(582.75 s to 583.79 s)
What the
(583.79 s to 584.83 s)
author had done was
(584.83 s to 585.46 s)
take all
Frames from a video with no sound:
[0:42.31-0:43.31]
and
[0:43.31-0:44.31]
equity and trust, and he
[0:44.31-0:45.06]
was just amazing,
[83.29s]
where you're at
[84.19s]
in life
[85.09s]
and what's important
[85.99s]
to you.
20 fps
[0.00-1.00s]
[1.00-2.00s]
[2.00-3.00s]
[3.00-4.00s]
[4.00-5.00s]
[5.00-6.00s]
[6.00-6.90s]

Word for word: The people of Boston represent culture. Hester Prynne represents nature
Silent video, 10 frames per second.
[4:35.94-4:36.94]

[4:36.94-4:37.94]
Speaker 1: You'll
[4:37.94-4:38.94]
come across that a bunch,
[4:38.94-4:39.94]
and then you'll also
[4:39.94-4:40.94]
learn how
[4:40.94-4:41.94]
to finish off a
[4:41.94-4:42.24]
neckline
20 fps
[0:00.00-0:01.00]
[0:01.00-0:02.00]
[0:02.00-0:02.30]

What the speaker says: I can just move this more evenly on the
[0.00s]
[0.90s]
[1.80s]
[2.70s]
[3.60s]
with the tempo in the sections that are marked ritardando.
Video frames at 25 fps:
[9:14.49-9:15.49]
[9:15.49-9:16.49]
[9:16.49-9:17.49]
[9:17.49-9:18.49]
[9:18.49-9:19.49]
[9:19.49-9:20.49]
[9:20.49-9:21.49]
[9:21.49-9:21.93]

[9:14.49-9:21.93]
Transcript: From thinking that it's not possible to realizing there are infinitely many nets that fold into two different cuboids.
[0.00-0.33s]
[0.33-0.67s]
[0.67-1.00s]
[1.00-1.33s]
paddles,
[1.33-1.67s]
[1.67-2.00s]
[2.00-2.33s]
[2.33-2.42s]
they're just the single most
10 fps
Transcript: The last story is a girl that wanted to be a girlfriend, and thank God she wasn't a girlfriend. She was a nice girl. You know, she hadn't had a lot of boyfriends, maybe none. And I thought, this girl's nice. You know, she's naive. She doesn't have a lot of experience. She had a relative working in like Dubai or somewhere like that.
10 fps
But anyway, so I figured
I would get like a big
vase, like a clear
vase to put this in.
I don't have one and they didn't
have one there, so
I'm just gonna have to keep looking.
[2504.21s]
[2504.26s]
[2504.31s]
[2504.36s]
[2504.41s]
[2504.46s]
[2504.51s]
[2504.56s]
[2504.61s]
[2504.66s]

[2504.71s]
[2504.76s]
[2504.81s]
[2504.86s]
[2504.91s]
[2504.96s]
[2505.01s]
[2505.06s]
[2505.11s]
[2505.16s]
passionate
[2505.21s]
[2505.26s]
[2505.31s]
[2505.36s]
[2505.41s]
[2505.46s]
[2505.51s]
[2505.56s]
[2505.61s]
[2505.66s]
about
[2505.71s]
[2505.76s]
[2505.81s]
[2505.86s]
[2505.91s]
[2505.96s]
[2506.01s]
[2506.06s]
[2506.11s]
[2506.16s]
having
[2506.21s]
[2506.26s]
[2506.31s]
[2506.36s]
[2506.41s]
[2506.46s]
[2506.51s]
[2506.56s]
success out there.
★ ★ ★ ★
The answer should contain every line of the data, unchanged.

• _ANSWER BOX_:
(582.75 s to 583.79 s)
What the
(583.79 s to 584.83 s)
author had done was
(584.83 s to 585.46 s)
take all
Frames from a video with no sound:
[0:42.31-0:43.31]
and
[0:43.31-0:44.31]
equity and trust, and he
[0:44.31-0:45.06]
was just amazing,
[83.29s]
where you're at
[84.19s]
in life
[85.09s]
and what's important
[85.99s]
to you.
20 fps
[0.00-1.00s]
[1.00-2.00s]
[2.00-3.00s]
[3.00-4.00s]
[4.00-5.00s]
[5.00-6.00s]
[6.00-6.90s]

Word for word: The people of Boston represent culture. Hester Prynne represents nature
Silent video, 10 frames per second.
[4:35.94-4:36.94]

[4:36.94-4:37.94]
Speaker 1: You'll
[4:37.94-4:38.94]
come across that a bunch,
[4:38.94-4:39.94]
and then you'll also
[4:39.94-4:40.94]
learn how
[4:40.94-4:41.94]
to finish off a
[4:41.94-4:42.24]
neckline
20 fps
[0:00.00-0:01.00]
[0:01.00-0:02.00]
[0:02.00-0:02.30]

What the speaker says: I can just move this more evenly on the
[0.00s]
[0.90s]
[1.80s]
[2.70s]
[3.60s]
with the tempo in the sections that are marked ritardando.
Video frames at 25 fps:
[9:14.49-9:15.49]
[9:15.49-9:16.49]
[9:16.49-9:17.49]
[9:17.49-9:18.49]
[9:18.49-9:19.49]
[9:19.49-9:20.49]
[9:20.49-9:21.49]
[9:21.49-9:21.93]

[9:14.49-9:21.93]
Transcript: From thinking that it's not possible to realizing there are infinitely many nets that fold into two different cuboids.
[0.00-0.33s]
[0.33-0.67s]
[0.67-1.00s]
[1.00-1.33s]
paddles,
[1.33-1.67s]
[1.67-2.00s]
[2.00-2.33s]
[2.33-2.42s]
they're just the single most
10 fps
Transcript: The last story is a girl that wanted to be a girlfriend, and thank God she wasn't a girlfriend. She was a nice girl. You know, she hadn't had a lot of boyfriends, maybe none. And I thought, this girl's nice. You know, she's naive. She doesn't have a lot of experience. She had a relative working in like Dubai or somewhere like that.
10 fps
But anyway, so I figured
I would get like a big
vase, like a clear
vase to put this in.
I don't have one and they didn't
have one there, so
I'm just gonna have to keep looking.
[2504.21s]
[2504.26s]
[2504.31s]
[2504.36s]
[2504.41s]
[2504.46s]
[2504.51s]
[2504.56s]
[2504.61s]
[2504.66s]

[2504.71s]
[2504.76s]
[2504.81s]
[2504.86s]
[2504.91s]
[2504.96s]
[2505.01s]
[2505.06s]
[2505.11s]
[2505.16s]
passionate
[2505.21s]
[2505.26s]
[2505.31s]
[2505.36s]
[2505.41s]
[2505.46s]
[2505.51s]
[2505.56s]
[2505.61s]
[2505.66s]
about
[2505.71s]
[2505.76s]
[2505.81s]
[2505.86s]
[2505.91s]
[2505.96s]
[2506.01s]
[2506.06s]
[2506.11s]
[2506.16s]
having
[2506.21s]
[2506.26s]
[2506.31s]
[2506.36s]
[2506.41s]
[2506.46s]
[2506.51s]
[2506.56s]
success out there.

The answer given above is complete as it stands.